▸ How to complete this task: Every entry below should be copied exactly, minus the pictures.

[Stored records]
══════════
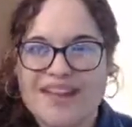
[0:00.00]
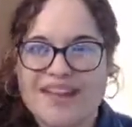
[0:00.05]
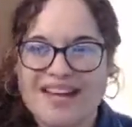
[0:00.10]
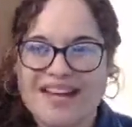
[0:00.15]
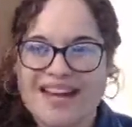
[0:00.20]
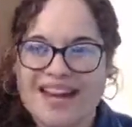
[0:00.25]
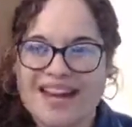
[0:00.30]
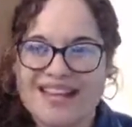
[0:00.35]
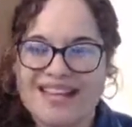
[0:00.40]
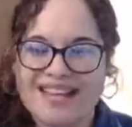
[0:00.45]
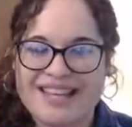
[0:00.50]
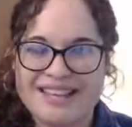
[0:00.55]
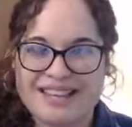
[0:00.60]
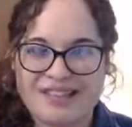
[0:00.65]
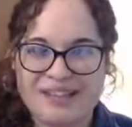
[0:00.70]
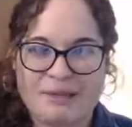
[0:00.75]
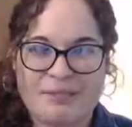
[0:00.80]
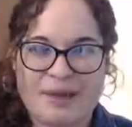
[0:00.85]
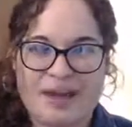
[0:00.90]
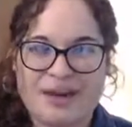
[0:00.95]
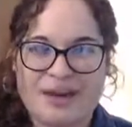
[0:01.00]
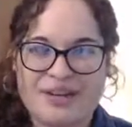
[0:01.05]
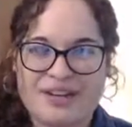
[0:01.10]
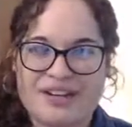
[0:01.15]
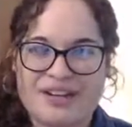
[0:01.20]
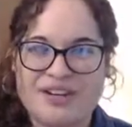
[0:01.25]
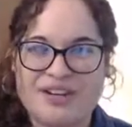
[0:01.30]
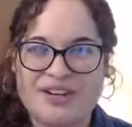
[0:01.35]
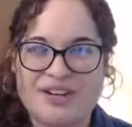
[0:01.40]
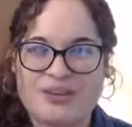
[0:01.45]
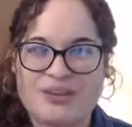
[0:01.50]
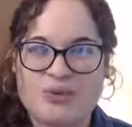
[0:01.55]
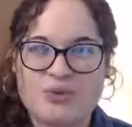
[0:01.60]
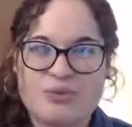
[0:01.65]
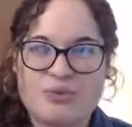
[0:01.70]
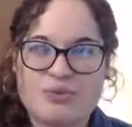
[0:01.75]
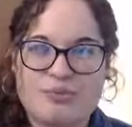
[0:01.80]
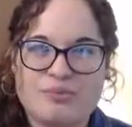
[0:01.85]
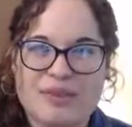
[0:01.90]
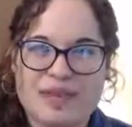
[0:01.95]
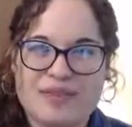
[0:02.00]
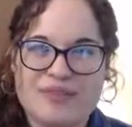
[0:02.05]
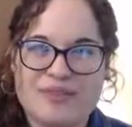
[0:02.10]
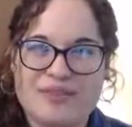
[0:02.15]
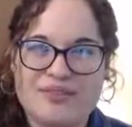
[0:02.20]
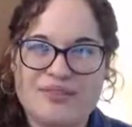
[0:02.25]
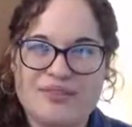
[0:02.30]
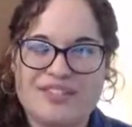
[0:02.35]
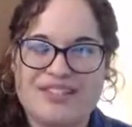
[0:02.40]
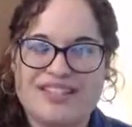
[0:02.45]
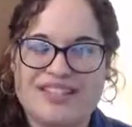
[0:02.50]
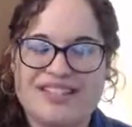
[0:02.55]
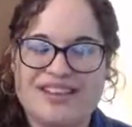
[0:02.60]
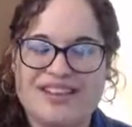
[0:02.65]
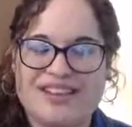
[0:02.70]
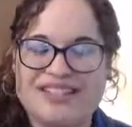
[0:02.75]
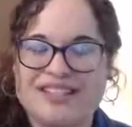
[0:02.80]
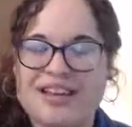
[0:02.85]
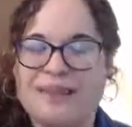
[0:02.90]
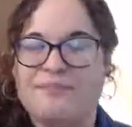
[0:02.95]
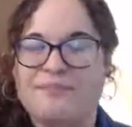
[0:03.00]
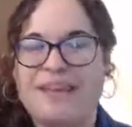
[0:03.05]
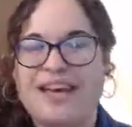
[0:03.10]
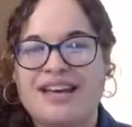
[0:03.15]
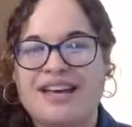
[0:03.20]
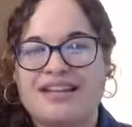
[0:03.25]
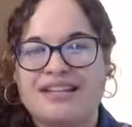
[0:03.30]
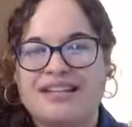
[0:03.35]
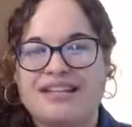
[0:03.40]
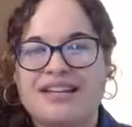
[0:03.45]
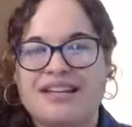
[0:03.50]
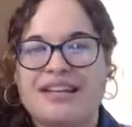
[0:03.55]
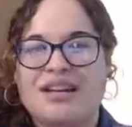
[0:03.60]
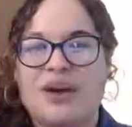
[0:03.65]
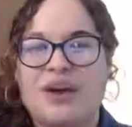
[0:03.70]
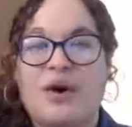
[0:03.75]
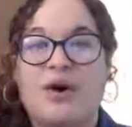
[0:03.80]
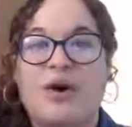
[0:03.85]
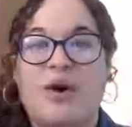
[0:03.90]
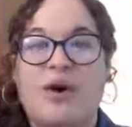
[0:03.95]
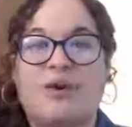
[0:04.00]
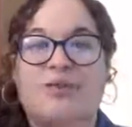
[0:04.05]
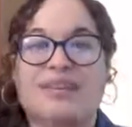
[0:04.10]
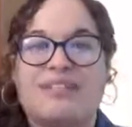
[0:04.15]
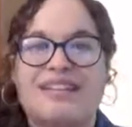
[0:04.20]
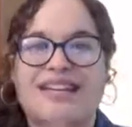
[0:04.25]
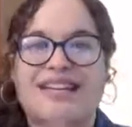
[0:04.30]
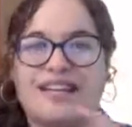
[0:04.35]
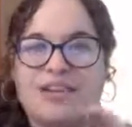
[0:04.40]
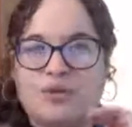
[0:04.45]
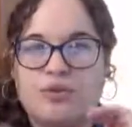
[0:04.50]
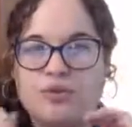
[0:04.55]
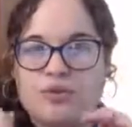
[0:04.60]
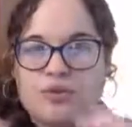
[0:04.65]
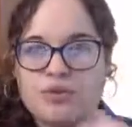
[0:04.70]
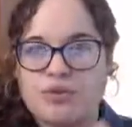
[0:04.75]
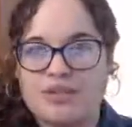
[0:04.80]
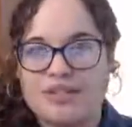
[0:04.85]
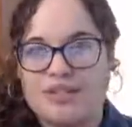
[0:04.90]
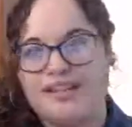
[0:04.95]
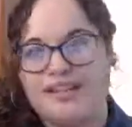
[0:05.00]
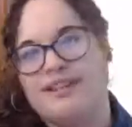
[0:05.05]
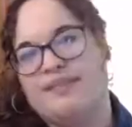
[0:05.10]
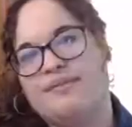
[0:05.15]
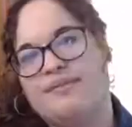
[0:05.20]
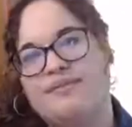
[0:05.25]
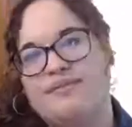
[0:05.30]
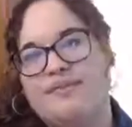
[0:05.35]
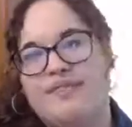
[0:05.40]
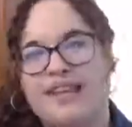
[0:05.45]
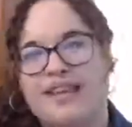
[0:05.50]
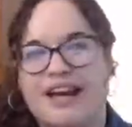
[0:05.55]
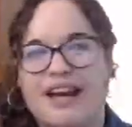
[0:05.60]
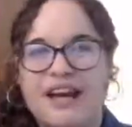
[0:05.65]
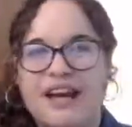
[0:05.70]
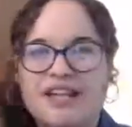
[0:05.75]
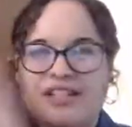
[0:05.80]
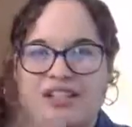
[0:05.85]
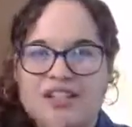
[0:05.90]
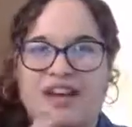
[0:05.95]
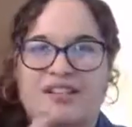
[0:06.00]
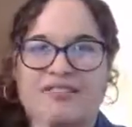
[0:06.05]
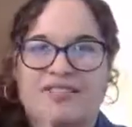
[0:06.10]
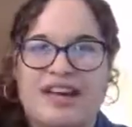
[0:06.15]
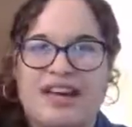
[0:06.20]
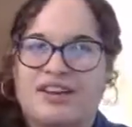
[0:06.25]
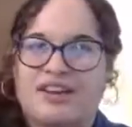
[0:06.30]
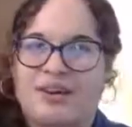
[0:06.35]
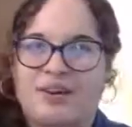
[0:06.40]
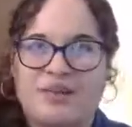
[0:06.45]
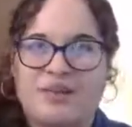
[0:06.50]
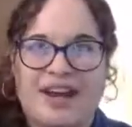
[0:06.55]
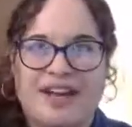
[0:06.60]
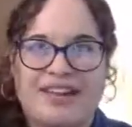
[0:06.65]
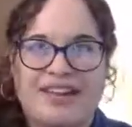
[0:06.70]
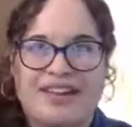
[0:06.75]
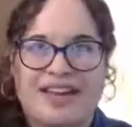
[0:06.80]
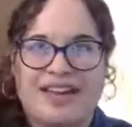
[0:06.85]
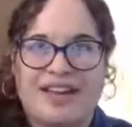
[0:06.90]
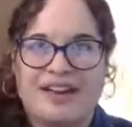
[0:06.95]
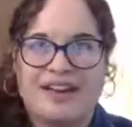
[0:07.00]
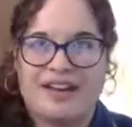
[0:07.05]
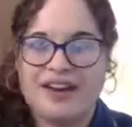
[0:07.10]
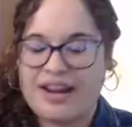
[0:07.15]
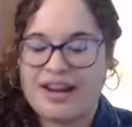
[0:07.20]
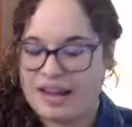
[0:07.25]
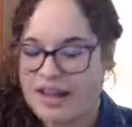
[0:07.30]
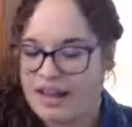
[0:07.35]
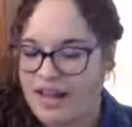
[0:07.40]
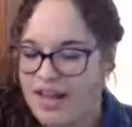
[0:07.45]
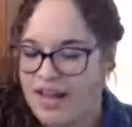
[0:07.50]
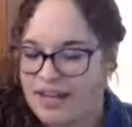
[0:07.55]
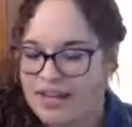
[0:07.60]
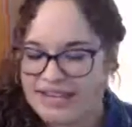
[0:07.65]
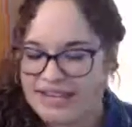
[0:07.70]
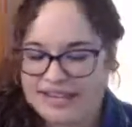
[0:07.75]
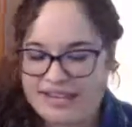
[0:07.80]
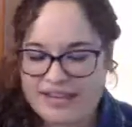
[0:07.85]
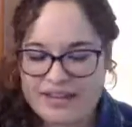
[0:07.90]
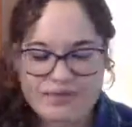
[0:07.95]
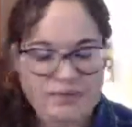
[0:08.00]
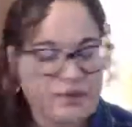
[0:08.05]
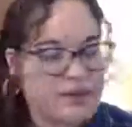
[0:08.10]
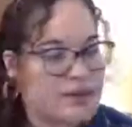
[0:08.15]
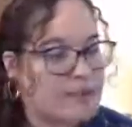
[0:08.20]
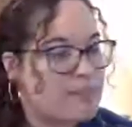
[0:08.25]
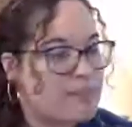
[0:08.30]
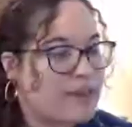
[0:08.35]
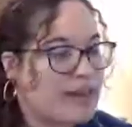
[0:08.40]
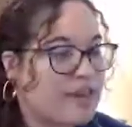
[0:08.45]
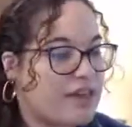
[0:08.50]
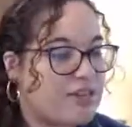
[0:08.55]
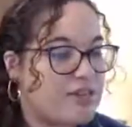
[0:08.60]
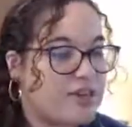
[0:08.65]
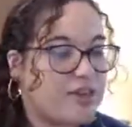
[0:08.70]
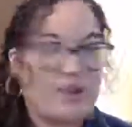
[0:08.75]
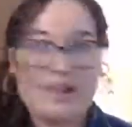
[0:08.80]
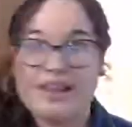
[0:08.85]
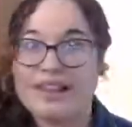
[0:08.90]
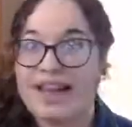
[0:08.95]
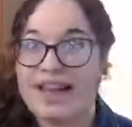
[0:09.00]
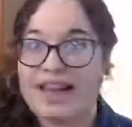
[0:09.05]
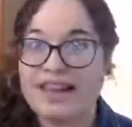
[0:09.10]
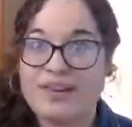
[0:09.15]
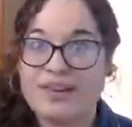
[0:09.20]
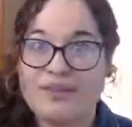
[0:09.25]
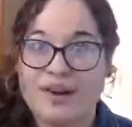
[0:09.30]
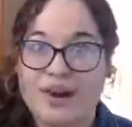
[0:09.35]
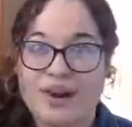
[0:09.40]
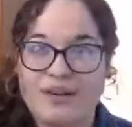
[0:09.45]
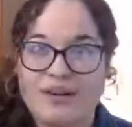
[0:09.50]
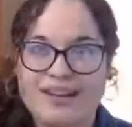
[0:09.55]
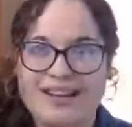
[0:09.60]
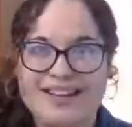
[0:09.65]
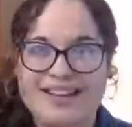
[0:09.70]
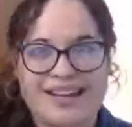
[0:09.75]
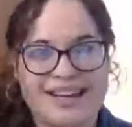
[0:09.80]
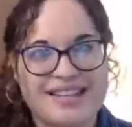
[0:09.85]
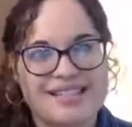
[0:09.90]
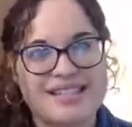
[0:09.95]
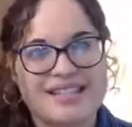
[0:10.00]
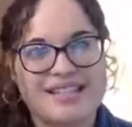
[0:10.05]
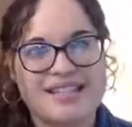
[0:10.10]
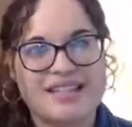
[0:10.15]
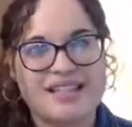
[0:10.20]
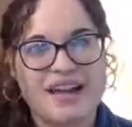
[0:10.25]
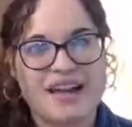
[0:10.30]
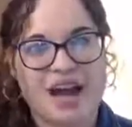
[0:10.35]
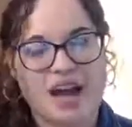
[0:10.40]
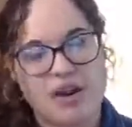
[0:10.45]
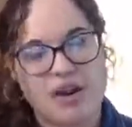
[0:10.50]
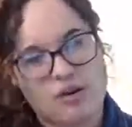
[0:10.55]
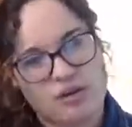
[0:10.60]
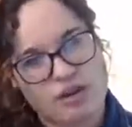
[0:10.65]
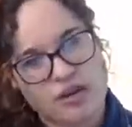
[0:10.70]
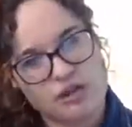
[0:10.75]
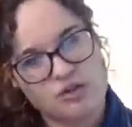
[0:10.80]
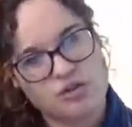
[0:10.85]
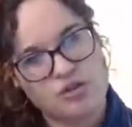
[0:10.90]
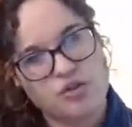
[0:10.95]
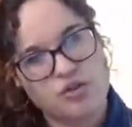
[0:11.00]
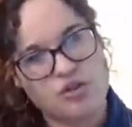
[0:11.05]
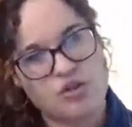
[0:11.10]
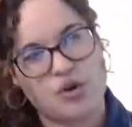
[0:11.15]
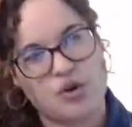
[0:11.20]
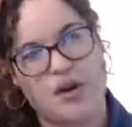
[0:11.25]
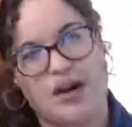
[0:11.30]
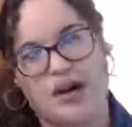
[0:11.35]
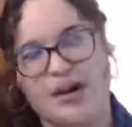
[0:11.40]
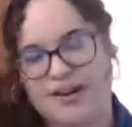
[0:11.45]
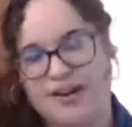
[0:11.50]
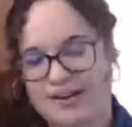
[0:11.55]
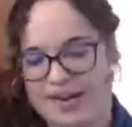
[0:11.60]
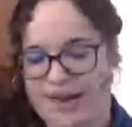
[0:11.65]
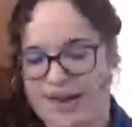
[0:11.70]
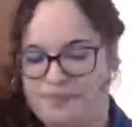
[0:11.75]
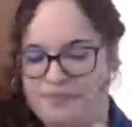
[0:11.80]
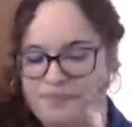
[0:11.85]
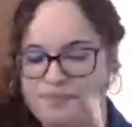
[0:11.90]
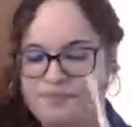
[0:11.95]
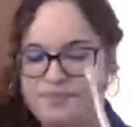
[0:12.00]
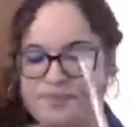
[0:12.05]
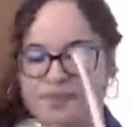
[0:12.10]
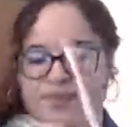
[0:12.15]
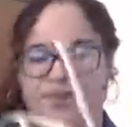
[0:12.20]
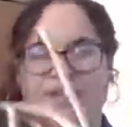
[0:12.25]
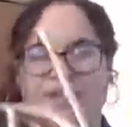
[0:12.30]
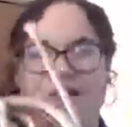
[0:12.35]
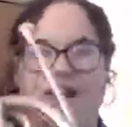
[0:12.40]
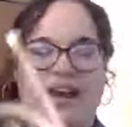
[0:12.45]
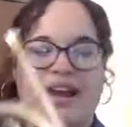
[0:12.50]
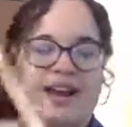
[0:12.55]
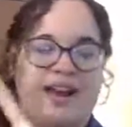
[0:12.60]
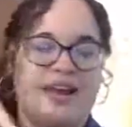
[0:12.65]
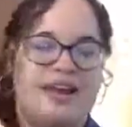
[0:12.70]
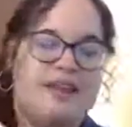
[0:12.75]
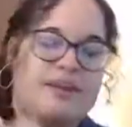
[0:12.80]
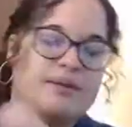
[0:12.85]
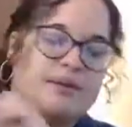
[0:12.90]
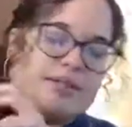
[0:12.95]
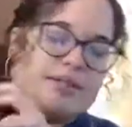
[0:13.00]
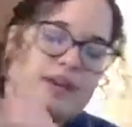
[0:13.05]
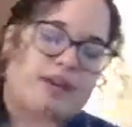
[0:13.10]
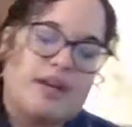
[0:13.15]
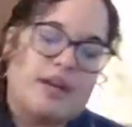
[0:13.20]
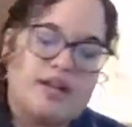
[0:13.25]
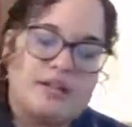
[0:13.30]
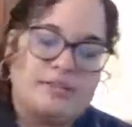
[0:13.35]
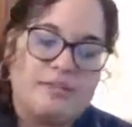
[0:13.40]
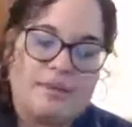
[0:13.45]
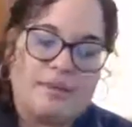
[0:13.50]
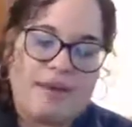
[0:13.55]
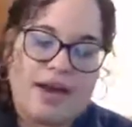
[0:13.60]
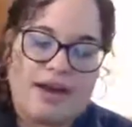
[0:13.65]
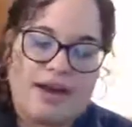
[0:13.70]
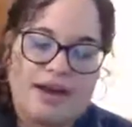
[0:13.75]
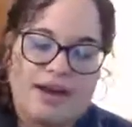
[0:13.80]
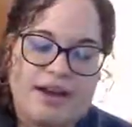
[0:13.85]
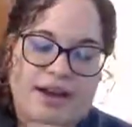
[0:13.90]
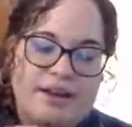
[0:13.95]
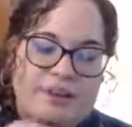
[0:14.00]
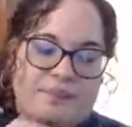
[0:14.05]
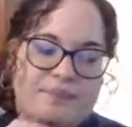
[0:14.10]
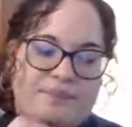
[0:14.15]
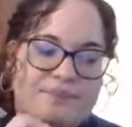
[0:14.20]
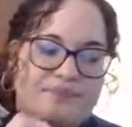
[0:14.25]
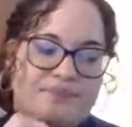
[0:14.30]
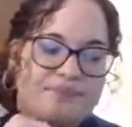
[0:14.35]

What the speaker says: Kind of like the little penguin, the doot doot penguin we see all the time. D-O-O-T, doot. And that cuts off that note right at the end, right? Let's see if we can play through Lightly Row, nice and staccato, nice short, okay? You ready? Let me turn Dr. B back on.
══════════
▸ Your response:
[0:00.00]
[0:00.05]
[0:00.10]
[0:00.15]
[0:00.20]
[0:00.25]
[0:00.30]
[0:00.35]
[0:00.40]
[0:00.45]
[0:00.50]
[0:00.55]
[0:00.60]
[0:00.65]
[0:00.70]
[0:00.75]
[0:00.80]
[0:00.85]
[0:00.90]
[0:00.95]
[0:01.00]
[0:01.05]
[0:01.10]
[0:01.15]
[0:01.20]
[0:01.25]
[0:01.30]
[0:01.35]
[0:01.40]
[0:01.45]
[0:01.50]
[0:01.55]
[0:01.60]
[0:01.65]
[0:01.70]
[0:01.75]
[0:01.80]
[0:01.85]
[0:01.90]
[0:01.95]
[0:02.00]
[0:02.05]
[0:02.10]
[0:02.15]
[0:02.20]
[0:02.25]
[0:02.30]
[0:02.35]
[0:02.40]
[0:02.45]
[0:02.50]
[0:02.55]
[0:02.60]
[0:02.65]
[0:02.70]
[0:02.75]
[0:02.80]
[0:02.85]
[0:02.90]
[0:02.95]
[0:03.00]
[0:03.05]
[0:03.10]
[0:03.15]
[0:03.20]
[0:03.25]
[0:03.30]
[0:03.35]
[0:03.40]
[0:03.45]
[0:03.50]
[0:03.55]
[0:03.60]
[0:03.65]
[0:03.70]
[0:03.75]
[0:03.80]
[0:03.85]
[0:03.90]
[0:03.95]
[0:04.00]
[0:04.05]
[0:04.10]
[0:04.15]
[0:04.20]
[0:04.25]
[0:04.30]
[0:04.35]
[0:04.40]
[0:04.45]
[0:04.50]
[0:04.55]
[0:04.60]
[0:04.65]
[0:04.70]
[0:04.75]
[0:04.80]
[0:04.85]
[0:04.90]
[0:04.95]
[0:05.00]
[0:05.05]
[0:05.10]
[0:05.15]
[0:05.20]
[0:05.25]
[0:05.30]
[0:05.35]
[0:05.40]
[0:05.45]
[0:05.50]
[0:05.55]
[0:05.60]
[0:05.65]
[0:05.70]
[0:05.75]
[0:05.80]
[0:05.85]
[0:05.90]
[0:05.95]
[0:06.00]
[0:06.05]
[0:06.10]
[0:06.15]
[0:06.20]
[0:06.25]
[0:06.30]
[0:06.35]
[0:06.40]
[0:06.45]
[0:06.50]
[0:06.55]
[0:06.60]
[0:06.65]
[0:06.70]
[0:06.75]
[0:06.80]
[0:06.85]
[0:06.90]
[0:06.95]
[0:07.00]
[0:07.05]
[0:07.10]
[0:07.15]
[0:07.20]
[0:07.25]
[0:07.30]
[0:07.35]
[0:07.40]
[0:07.45]
[0:07.50]
[0:07.55]
[0:07.60]
[0:07.65]
[0:07.70]
[0:07.75]
[0:07.80]
[0:07.85]
[0:07.90]
[0:07.95]
[0:08.00]
[0:08.05]
[0:08.10]
[0:08.15]
[0:08.20]
[0:08.25]
[0:08.30]
[0:08.35]
[0:08.40]
[0:08.45]
[0:08.50]
[0:08.55]
[0:08.60]
[0:08.65]
[0:08.70]
[0:08.75]
[0:08.80]
[0:08.85]
[0:08.90]
[0:08.95]
[0:09.00]
[0:09.05]
[0:09.10]
[0:09.15]
[0:09.20]
[0:09.25]
[0:09.30]
[0:09.35]
[0:09.40]
[0:09.45]
[0:09.50]
[0:09.55]
[0:09.60]
[0:09.65]
[0:09.70]
[0:09.75]
[0:09.80]
[0:09.85]
[0:09.90]
[0:09.95]
[0:10.00]
[0:10.05]
[0:10.10]
[0:10.15]
[0:10.20]
[0:10.25]
[0:10.30]
[0:10.35]
[0:10.40]
[0:10.45]
[0:10.50]
[0:10.55]
[0:10.60]
[0:10.65]
[0:10.70]
[0:10.75]
[0:10.80]
[0:10.85]
[0:10.90]
[0:10.95]
[0:11.00]
[0:11.05]
[0:11.10]
[0:11.15]
[0:11.20]
[0:11.25]
[0:11.30]
[0:11.35]
[0:11.40]
[0:11.45]
[0:11.50]
[0:11.55]
[0:11.60]
[0:11.65]
[0:11.70]
[0:11.75]
[0:11.80]
[0:11.85]
[0:11.90]
[0:11.95]
[0:12.00]
[0:12.05]
[0:12.10]
[0:12.15]
[0:12.20]
[0:12.25]
[0:12.30]
[0:12.35]
[0:12.40]
[0:12.45]
[0:12.50]
[0:12.55]
[0:12.60]
[0:12.65]
[0:12.70]
[0:12.75]
[0:12.80]
[0:12.85]
[0:12.90]
[0:12.95]
[0:13.00]
[0:13.05]
[0:13.10]
[0:13.15]
[0:13.20]
[0:13.25]
[0:13.30]
[0:13.35]
[0:13.40]
[0:13.45]
[0:13.50]
[0:13.55]
[0:13.60]
[0:13.65]
[0:13.70]
[0:13.75]
[0:13.80]
[0:13.85]
[0:13.90]
[0:13.95]
[0:14.00]
[0:14.05]
[0:14.10]
[0:14.15]
[0:14.20]
[0:14.25]
[0:14.30]
[0:14.35]

What the speaker says: Kind of like the little penguin, the doot doot penguin we see all the time. D-O-O-T, doot. And that cuts off that note right at the end, right? Let's see if we can play through Lightly Row, nice and staccato, nice short, okay? You ready? Let me turn Dr. B back on.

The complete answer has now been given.